Sûr de ses effets, Soderbergh poursuit ainsi son oeuvre glaciale (à l’exception du récent Magic Mike, où il tâchait de réchauffer son système formel – au soleil de la Floride, aux corps de ses interprètes, aux motifs de la rom’com’), se déployant dans les décors d’une ultra-moderne solitude – chambres de cliniques, cabinets médicaux, restaurants lounge, bureaux en open space, halls d’hôtels, salles de conférence, pavillons et comptoirs anonymes. D’autant plus que s’y pose, une fois encore, la question, contemporaine s’il en est, du rapport tarifé à l’autre (et de la nécessaire mise à distance qu’elle suppose), sa codification et sa transgression, le rapport thérapeute/patiente succédant ici à ceux de call-girl/client (The Girlfriend Experience) et strip-teaseur/spectatrice (Magic Mike).

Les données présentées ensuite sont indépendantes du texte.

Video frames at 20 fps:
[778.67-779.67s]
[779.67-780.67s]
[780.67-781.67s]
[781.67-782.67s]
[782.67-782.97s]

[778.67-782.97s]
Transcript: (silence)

Un plan, néanmoins, livre un indice des hauteurs auxquelles prétendent le cinéma de Soderbergh. Une image qui, dans sa filmographie récente, n’en finit plus de revenir. Jon (Jude Law) assiste, médusé, à un flash d’informations, dans lequel sa ligne de défense (et, du même coup, sa carrière) se voit battue en brèche (a-t-il prescrit à sa patiente un traitement dont il ignorait les effets secondaires, lesquels l’auraient alors conduite à commettre l’irréparable ?). Incapable d’articuler le moindre mot, de répondre à sa compagne qui, hors-champ, vient de lui poser une question, Jon – pourtant mesuré et sûr de son fait, dégageant une impression constante de contrôle – voit sa logique s’enrayer.

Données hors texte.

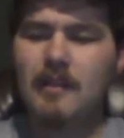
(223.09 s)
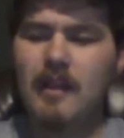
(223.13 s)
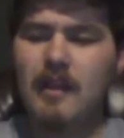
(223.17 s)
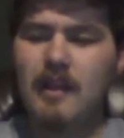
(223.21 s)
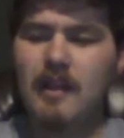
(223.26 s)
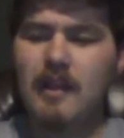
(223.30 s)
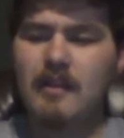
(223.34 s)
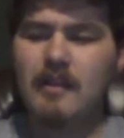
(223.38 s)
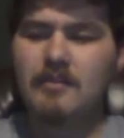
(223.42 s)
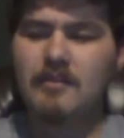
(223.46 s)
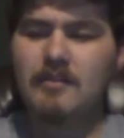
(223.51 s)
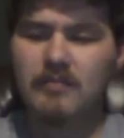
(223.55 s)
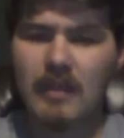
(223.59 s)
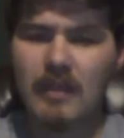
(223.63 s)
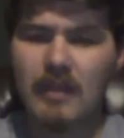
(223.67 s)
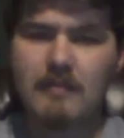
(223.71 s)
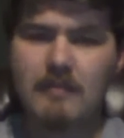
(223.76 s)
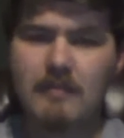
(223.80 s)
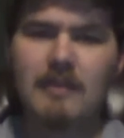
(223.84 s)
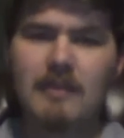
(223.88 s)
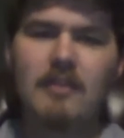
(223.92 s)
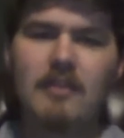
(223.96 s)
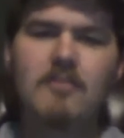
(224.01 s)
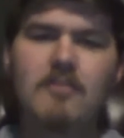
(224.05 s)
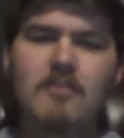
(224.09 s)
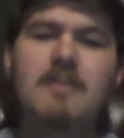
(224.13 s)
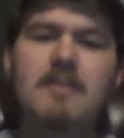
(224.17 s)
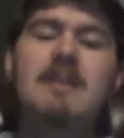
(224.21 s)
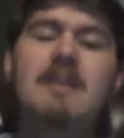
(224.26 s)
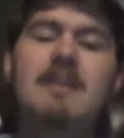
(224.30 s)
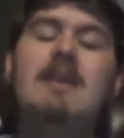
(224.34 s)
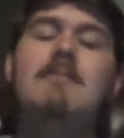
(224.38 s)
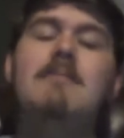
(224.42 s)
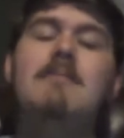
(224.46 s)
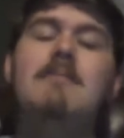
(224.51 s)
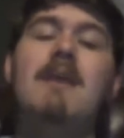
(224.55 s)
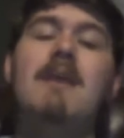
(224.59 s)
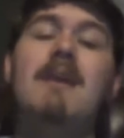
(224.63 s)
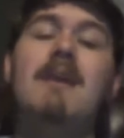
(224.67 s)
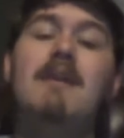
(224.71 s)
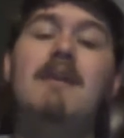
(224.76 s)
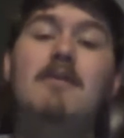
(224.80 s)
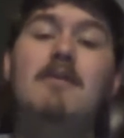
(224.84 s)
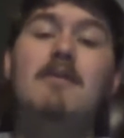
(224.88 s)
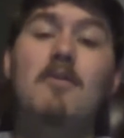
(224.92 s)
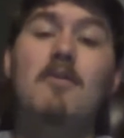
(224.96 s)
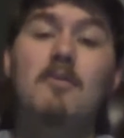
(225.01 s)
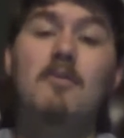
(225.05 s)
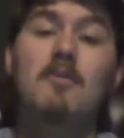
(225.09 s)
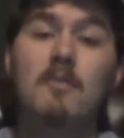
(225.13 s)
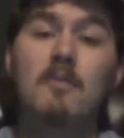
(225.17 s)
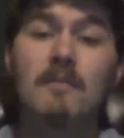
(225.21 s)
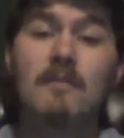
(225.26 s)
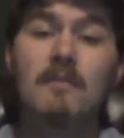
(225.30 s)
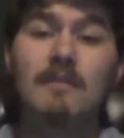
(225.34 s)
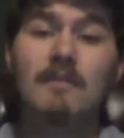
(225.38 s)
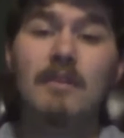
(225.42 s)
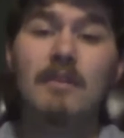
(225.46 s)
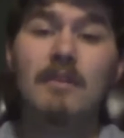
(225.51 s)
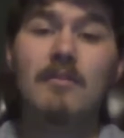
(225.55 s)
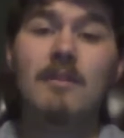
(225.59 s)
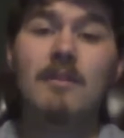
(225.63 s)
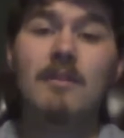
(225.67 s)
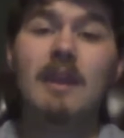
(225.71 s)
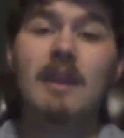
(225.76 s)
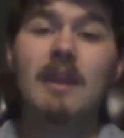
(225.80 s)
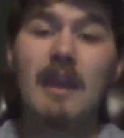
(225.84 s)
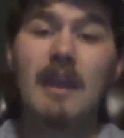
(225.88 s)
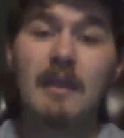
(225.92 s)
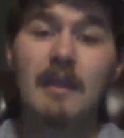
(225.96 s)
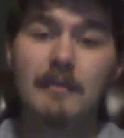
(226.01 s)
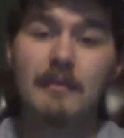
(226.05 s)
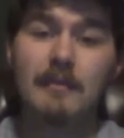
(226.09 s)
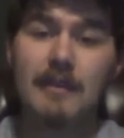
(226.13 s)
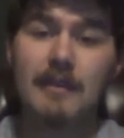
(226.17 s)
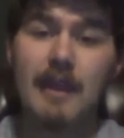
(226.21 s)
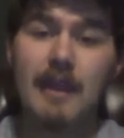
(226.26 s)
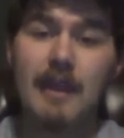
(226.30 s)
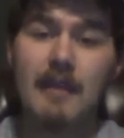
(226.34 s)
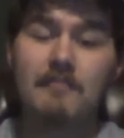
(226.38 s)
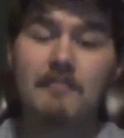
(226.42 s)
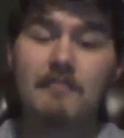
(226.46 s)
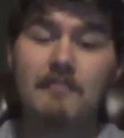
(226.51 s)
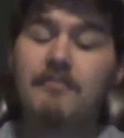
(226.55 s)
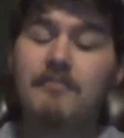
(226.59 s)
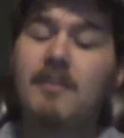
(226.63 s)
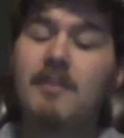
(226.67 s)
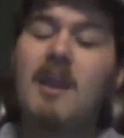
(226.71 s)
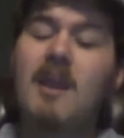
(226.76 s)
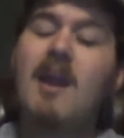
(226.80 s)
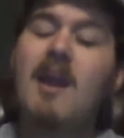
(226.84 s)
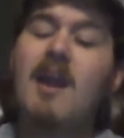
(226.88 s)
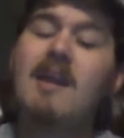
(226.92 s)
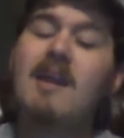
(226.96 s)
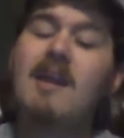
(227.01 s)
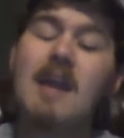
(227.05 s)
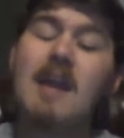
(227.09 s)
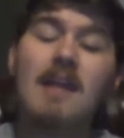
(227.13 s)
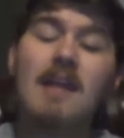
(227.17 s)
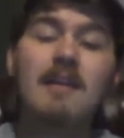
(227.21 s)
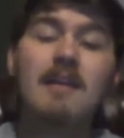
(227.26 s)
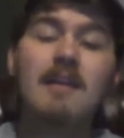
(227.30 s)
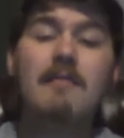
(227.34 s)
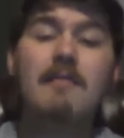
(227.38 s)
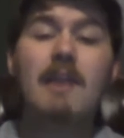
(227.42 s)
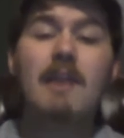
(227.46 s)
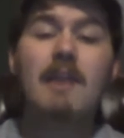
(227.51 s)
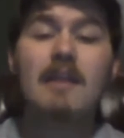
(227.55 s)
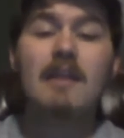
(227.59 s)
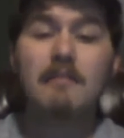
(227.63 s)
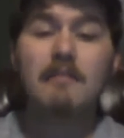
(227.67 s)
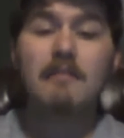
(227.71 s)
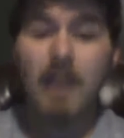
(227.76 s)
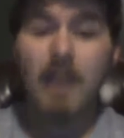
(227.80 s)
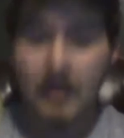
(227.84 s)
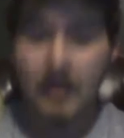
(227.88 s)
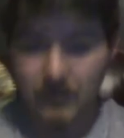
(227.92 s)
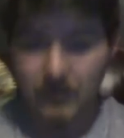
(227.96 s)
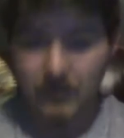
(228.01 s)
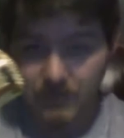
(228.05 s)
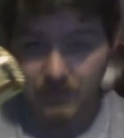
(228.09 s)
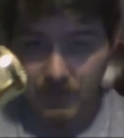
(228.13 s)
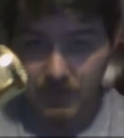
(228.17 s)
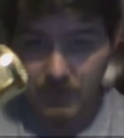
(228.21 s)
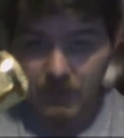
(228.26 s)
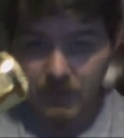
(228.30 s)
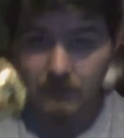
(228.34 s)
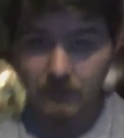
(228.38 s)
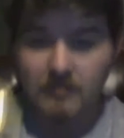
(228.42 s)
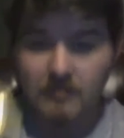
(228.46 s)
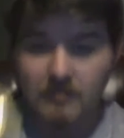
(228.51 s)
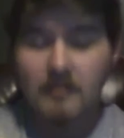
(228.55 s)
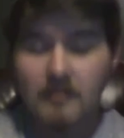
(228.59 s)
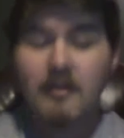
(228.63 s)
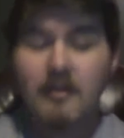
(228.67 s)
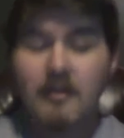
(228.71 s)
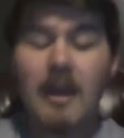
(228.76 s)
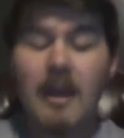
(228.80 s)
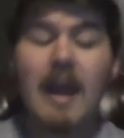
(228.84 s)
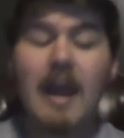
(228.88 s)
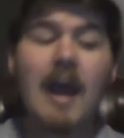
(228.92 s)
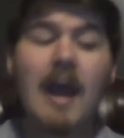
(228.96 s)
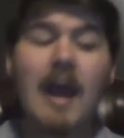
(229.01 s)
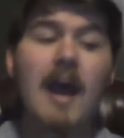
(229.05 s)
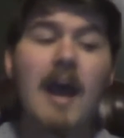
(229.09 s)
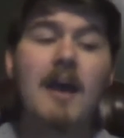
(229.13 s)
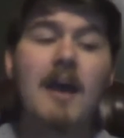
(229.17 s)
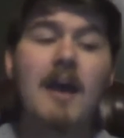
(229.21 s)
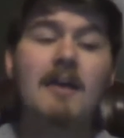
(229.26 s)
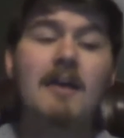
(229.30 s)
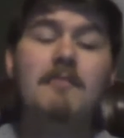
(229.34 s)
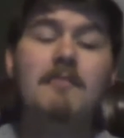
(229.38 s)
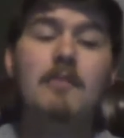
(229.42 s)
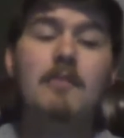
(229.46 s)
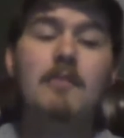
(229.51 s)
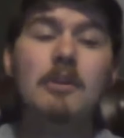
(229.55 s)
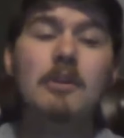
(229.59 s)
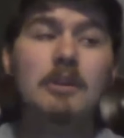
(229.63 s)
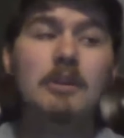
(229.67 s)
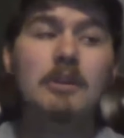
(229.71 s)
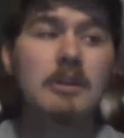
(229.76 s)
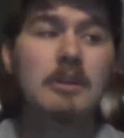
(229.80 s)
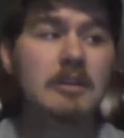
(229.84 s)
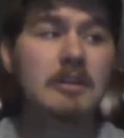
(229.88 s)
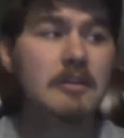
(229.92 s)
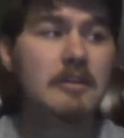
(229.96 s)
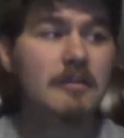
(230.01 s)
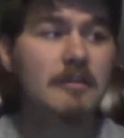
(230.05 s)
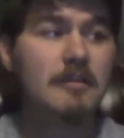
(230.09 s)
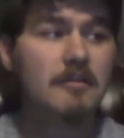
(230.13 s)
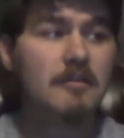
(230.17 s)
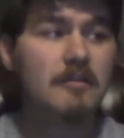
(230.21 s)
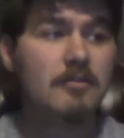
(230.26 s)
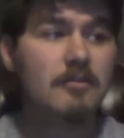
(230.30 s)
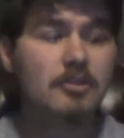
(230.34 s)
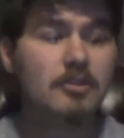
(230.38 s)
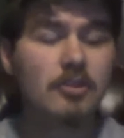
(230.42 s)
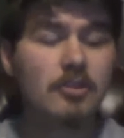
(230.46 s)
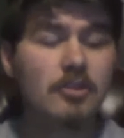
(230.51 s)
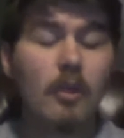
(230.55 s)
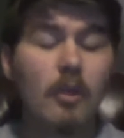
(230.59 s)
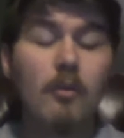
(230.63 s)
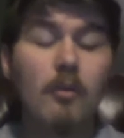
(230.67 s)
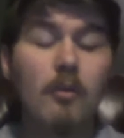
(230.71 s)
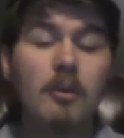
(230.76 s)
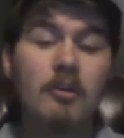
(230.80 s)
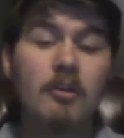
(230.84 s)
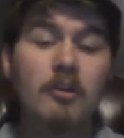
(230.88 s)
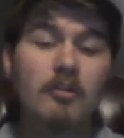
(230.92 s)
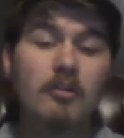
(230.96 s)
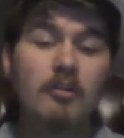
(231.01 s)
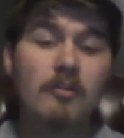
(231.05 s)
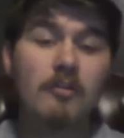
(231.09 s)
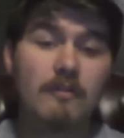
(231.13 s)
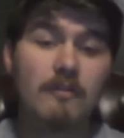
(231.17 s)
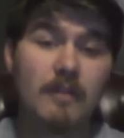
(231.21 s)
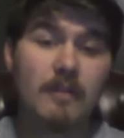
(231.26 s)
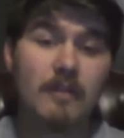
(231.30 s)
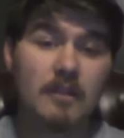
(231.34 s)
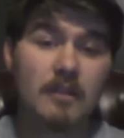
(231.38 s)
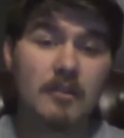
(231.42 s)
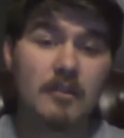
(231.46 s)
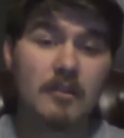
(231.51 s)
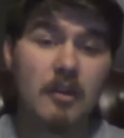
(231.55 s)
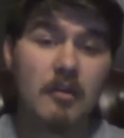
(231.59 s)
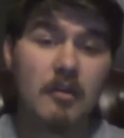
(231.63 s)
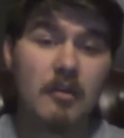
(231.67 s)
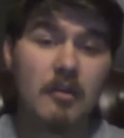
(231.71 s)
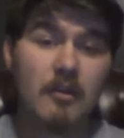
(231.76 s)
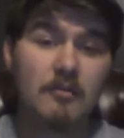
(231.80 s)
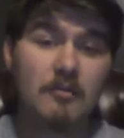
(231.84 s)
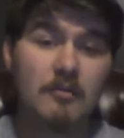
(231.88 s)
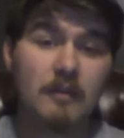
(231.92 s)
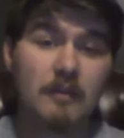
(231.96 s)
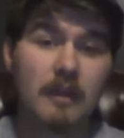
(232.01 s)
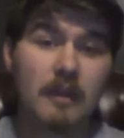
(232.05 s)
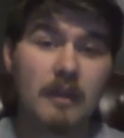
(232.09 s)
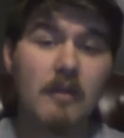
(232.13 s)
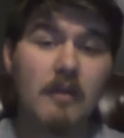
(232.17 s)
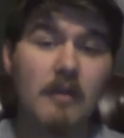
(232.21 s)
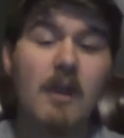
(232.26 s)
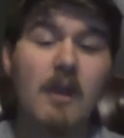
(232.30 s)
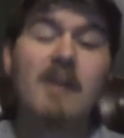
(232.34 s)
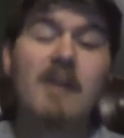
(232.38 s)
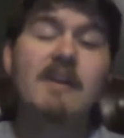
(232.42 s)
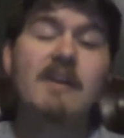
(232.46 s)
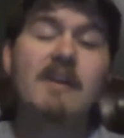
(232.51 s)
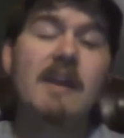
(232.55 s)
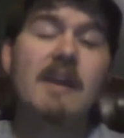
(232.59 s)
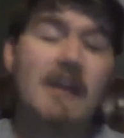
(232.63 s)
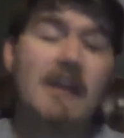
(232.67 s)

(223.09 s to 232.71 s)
it's gonna take me a little bit to get back into doing one video a day every day. And now that I've got the microphone, I'm gonna start working on the video as well. Now,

Ou quand le petit système propre aux personnages de Soderbergh (la ligne de conduite de Chelsea dans The Girlfriend Experience, tout de détachement professionnel : je couche sans m’attacher ; le discours fun et entrepreneurial de Mike dans Magic Mike ; le monologue intérieur de Mark Whitacre dans The Informant !) vient à s’enrayer. Dans le cas de Jon et Mike, ce bug prend la forme d’un balbutiement. Les mots cherchent à sortir – ceux-là même qui, quelques instants plus tôt, semblaient relever d’une mécanique rôdée –, la langue fourche, les syllabes se bousculent. Mike, cueilli par les récriminations de la jolie Brooke, bafouille sa gouaille décomplexée. Dans le cas de The Informant !, la mécanique affabulatrice de Mark (Matt Damon), faite de raccourcis hasardeux et de déductions aberrantes, est subitement confondue par les faits que lui opposent les enquêteurs.

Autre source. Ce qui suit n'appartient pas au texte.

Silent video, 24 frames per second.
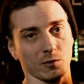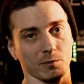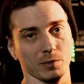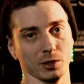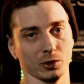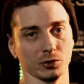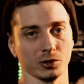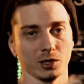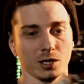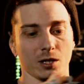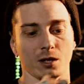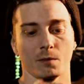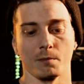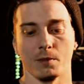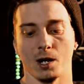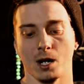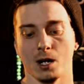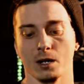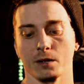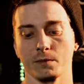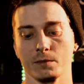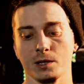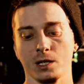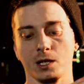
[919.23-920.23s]
built in the
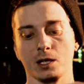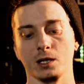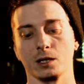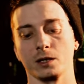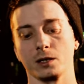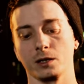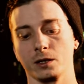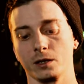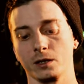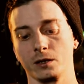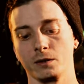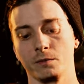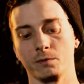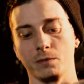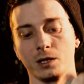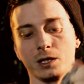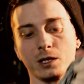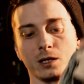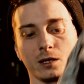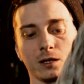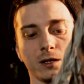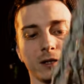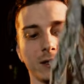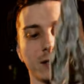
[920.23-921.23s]
bottom here
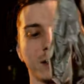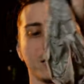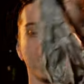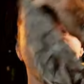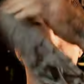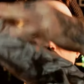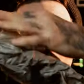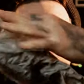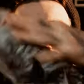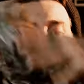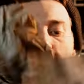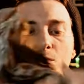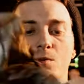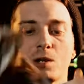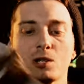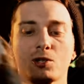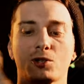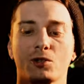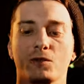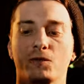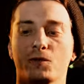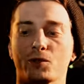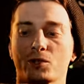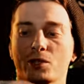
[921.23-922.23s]
because
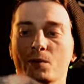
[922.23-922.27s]
especially if you're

Regard hébété, bouche ouverte, verbe étranglé, les personnages voient le doute et les sentiments les déborder. Leurs schémas restrictifs – comme ceux du cinéaste – recelaient donc leur faille. Soderbergh, humain, après tout.

Effets secondaires, Steven Soderbergh, avec Rooney Mara, Jude Law, Channing Tatum, Catherine Zeta-Jones, Etats-Unis, 1h46.